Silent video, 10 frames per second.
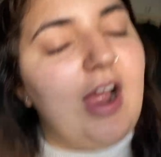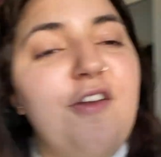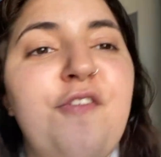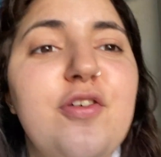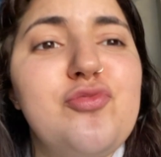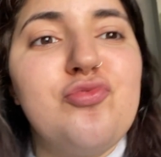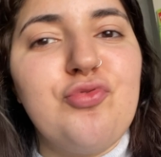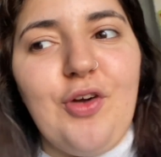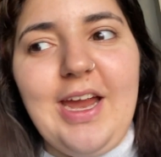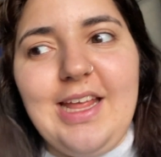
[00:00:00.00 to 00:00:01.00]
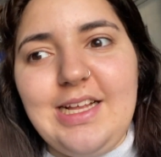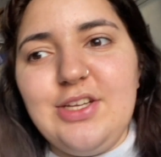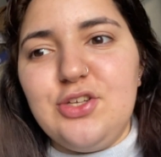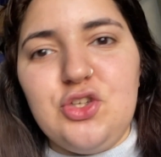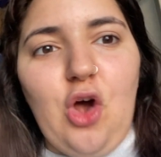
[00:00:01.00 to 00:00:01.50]
It feels really
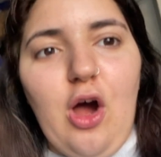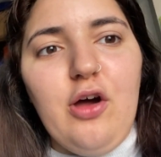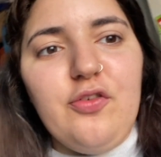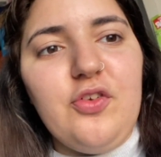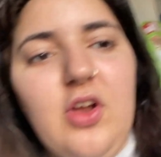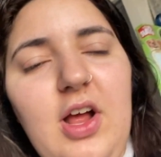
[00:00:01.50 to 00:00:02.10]
soft.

* * * * * * *

The records above should be copied word for word, with the pictures left out.

Silent video, 10 frames per second.
[00:00:00.00 to 00:00:01.00]
[00:00:01.00 to 00:00:01.50]
It feels really
[00:00:01.50 to 00:00:02.10]
soft.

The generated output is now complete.